Exercise description: Transcribe exactly the lines from the one containing "(301.44 s to 302.48 s)" through the end of the data, both included. Leave out pictures.

Entries provided:
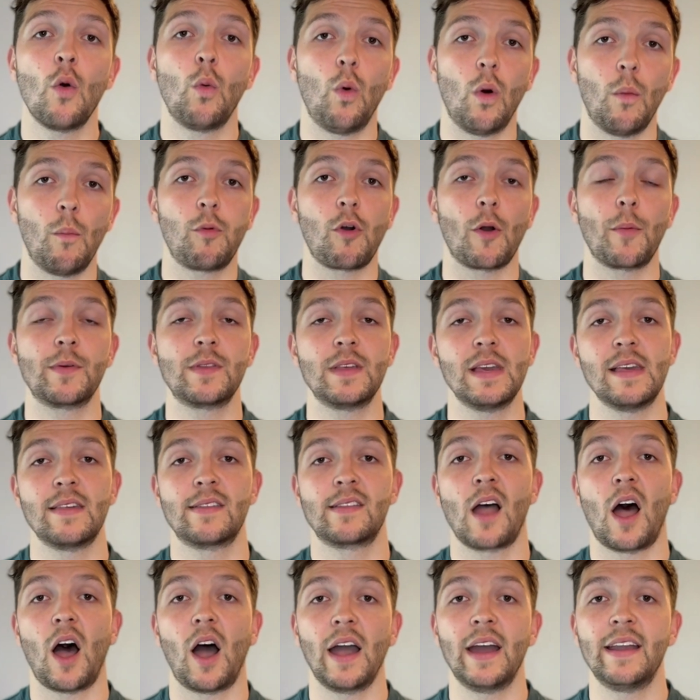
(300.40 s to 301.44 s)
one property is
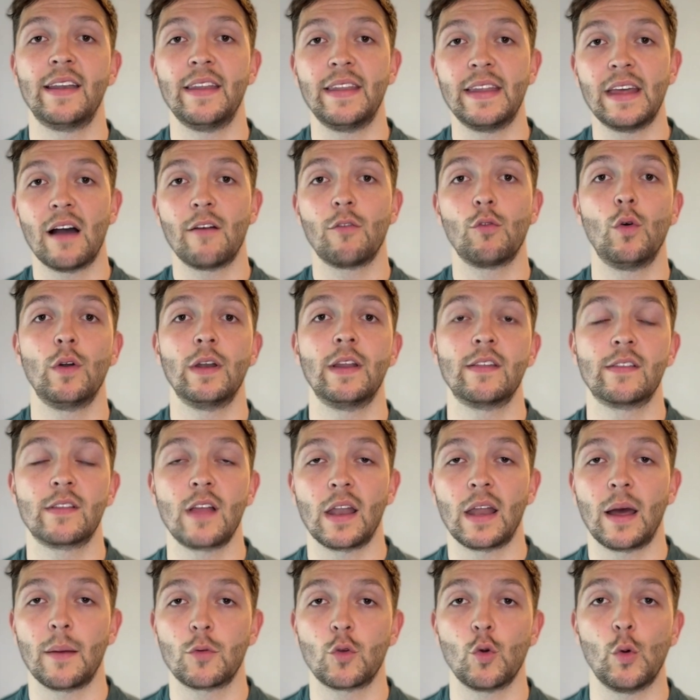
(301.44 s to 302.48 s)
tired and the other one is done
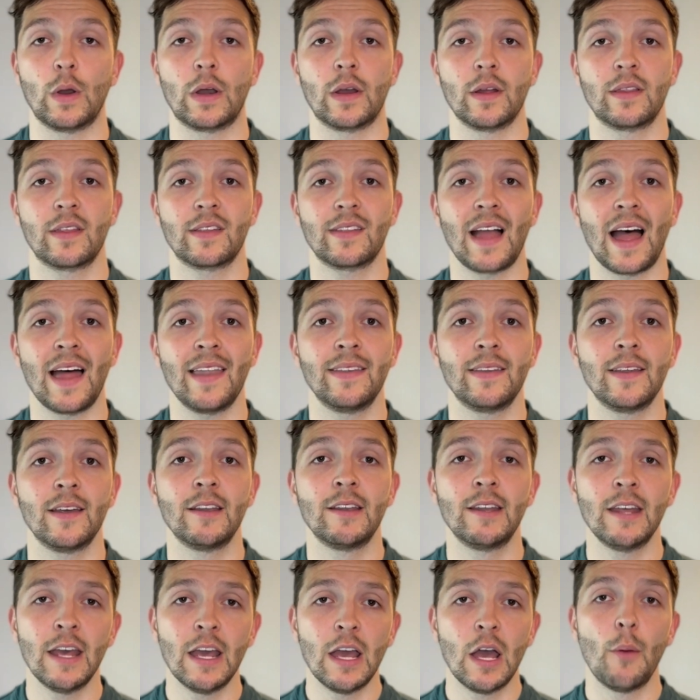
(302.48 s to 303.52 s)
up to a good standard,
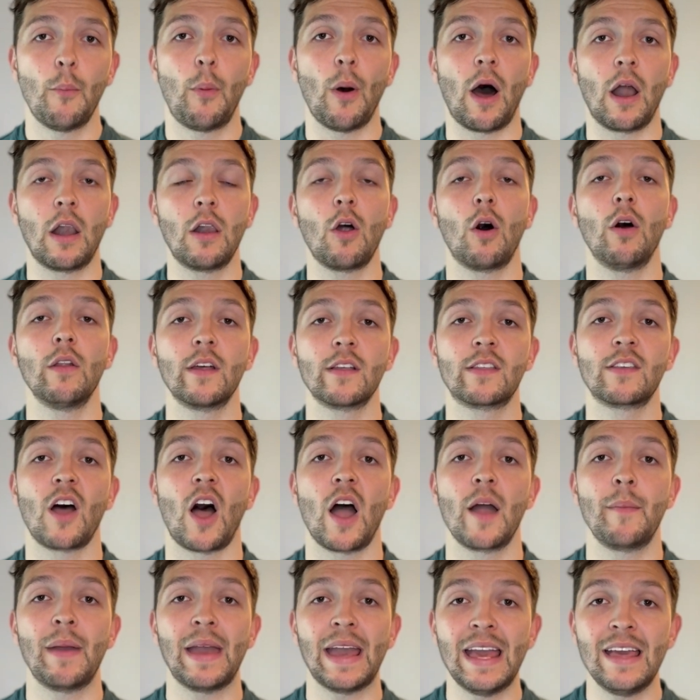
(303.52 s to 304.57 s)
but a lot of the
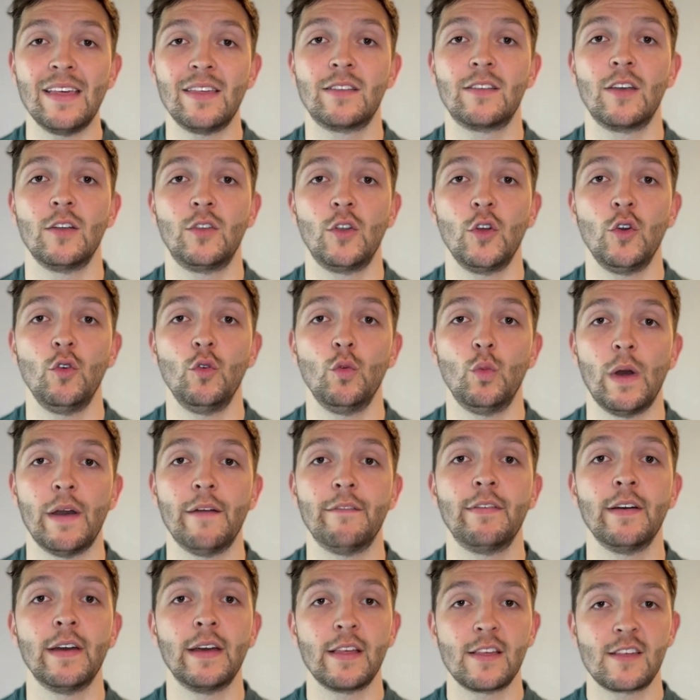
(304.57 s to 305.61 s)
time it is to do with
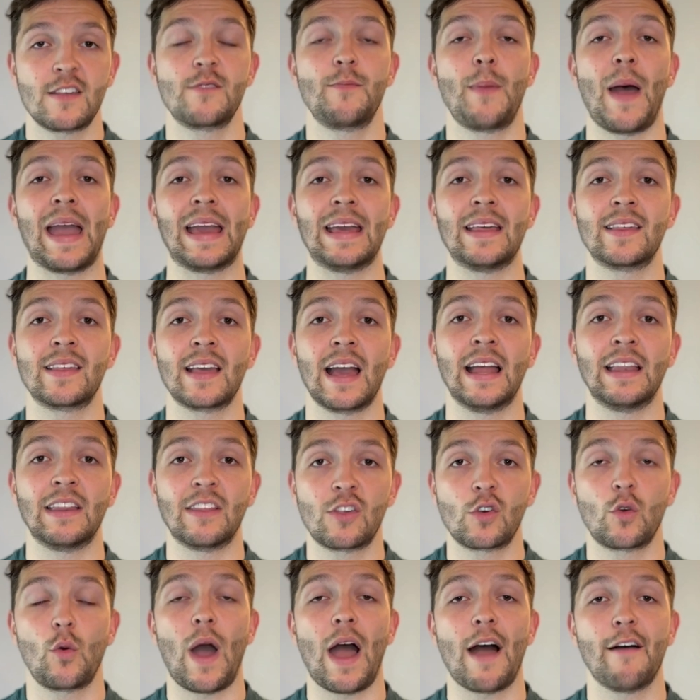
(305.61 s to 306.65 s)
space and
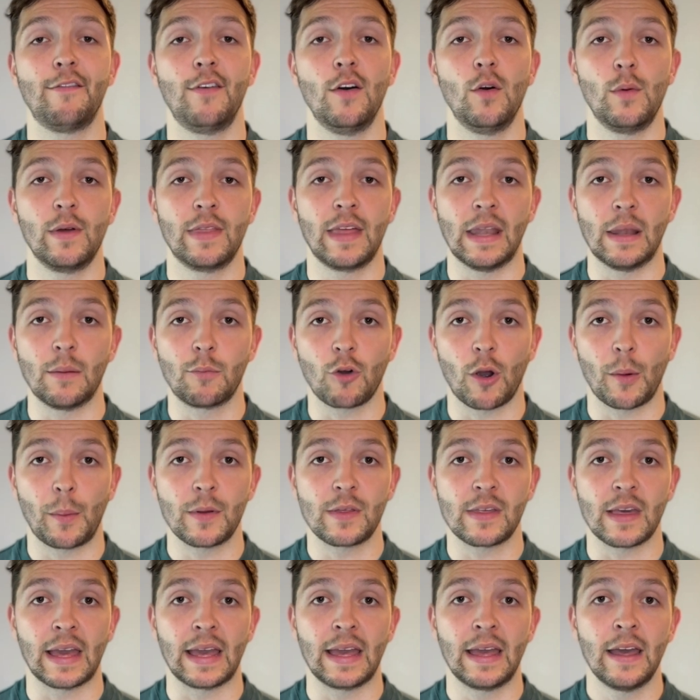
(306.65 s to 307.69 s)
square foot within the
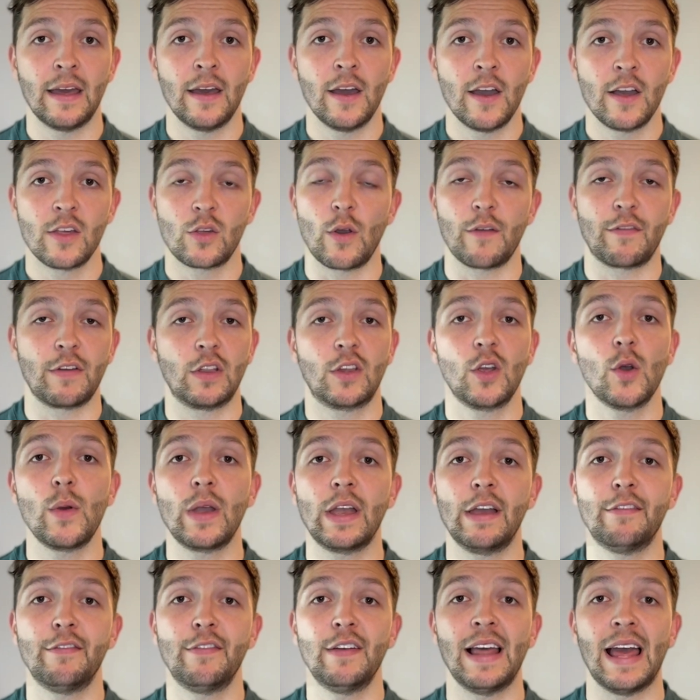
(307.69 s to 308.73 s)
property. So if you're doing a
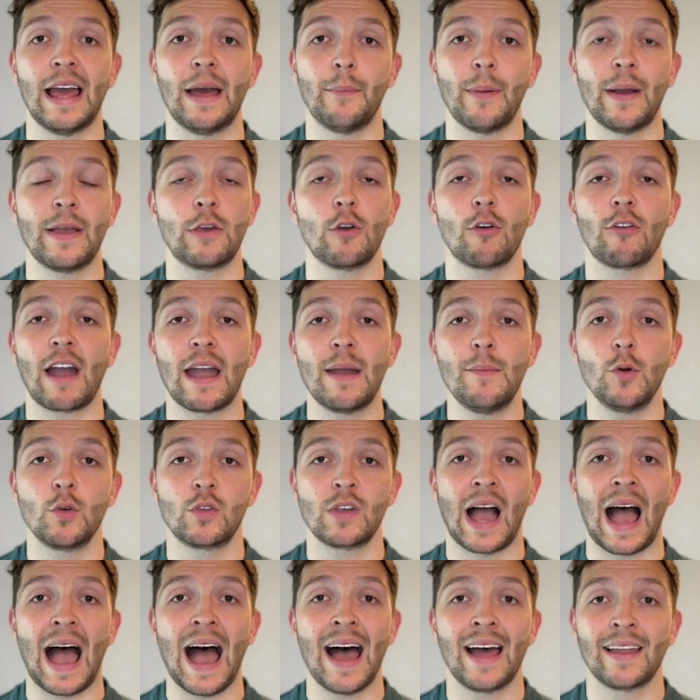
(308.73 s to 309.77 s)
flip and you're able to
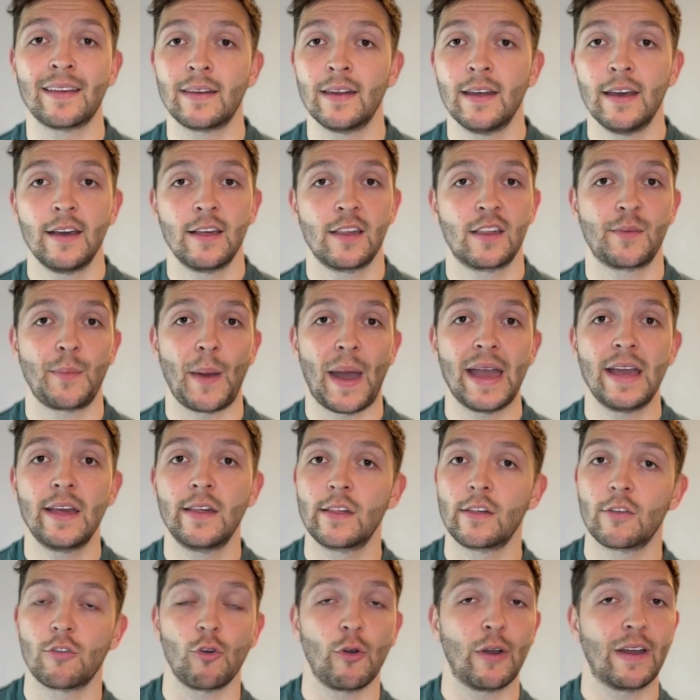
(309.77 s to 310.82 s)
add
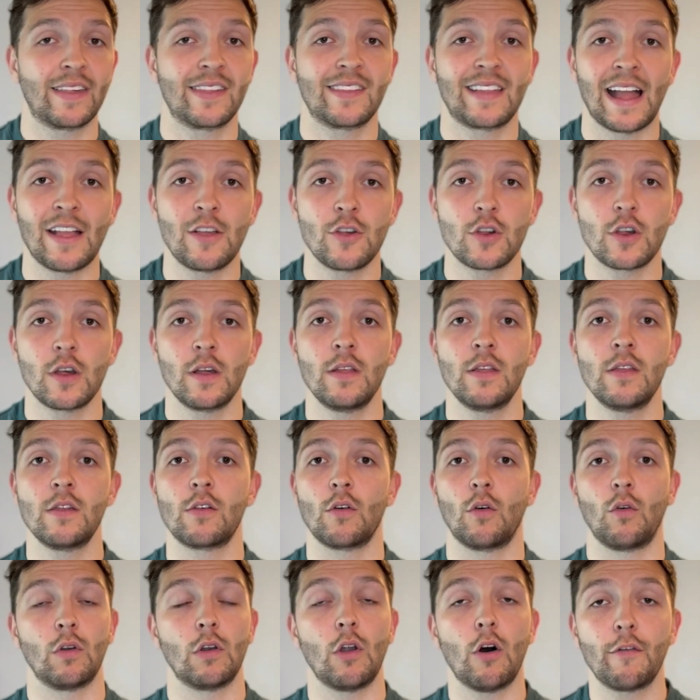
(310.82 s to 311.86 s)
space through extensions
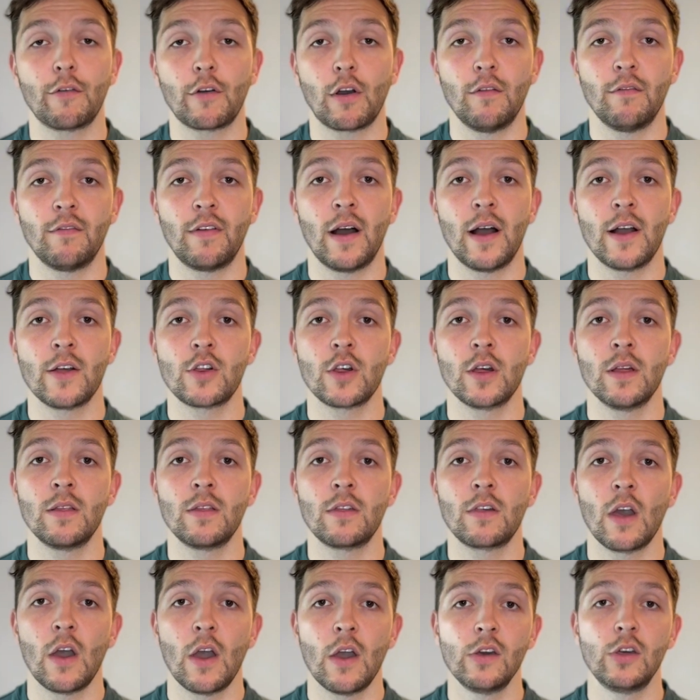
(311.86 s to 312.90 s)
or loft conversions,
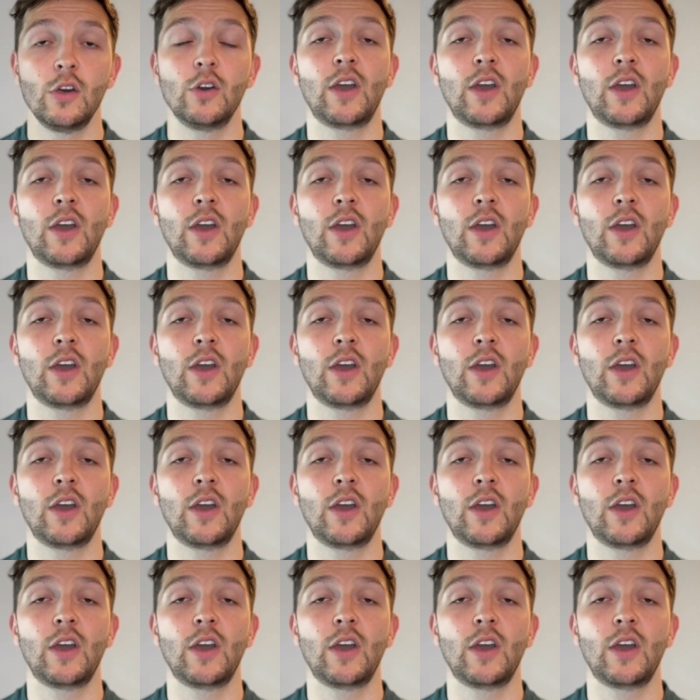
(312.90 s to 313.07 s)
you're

Task output:
(301.44 s to 302.48 s)
tired and the other one is done
(302.48 s to 303.52 s)
up to a good standard,
(303.52 s to 304.57 s)
but a lot of the
(304.57 s to 305.61 s)
time it is to do with
(305.61 s to 306.65 s)
space and
(306.65 s to 307.69 s)
square foot within the
(307.69 s to 308.73 s)
property. So if you're doing a
(308.73 s to 309.77 s)
flip and you're able to
(309.77 s to 310.82 s)
add
(310.82 s to 311.86 s)
space through extensions
(311.86 s to 312.90 s)
or loft conversions,
(312.90 s to 313.07 s)
you're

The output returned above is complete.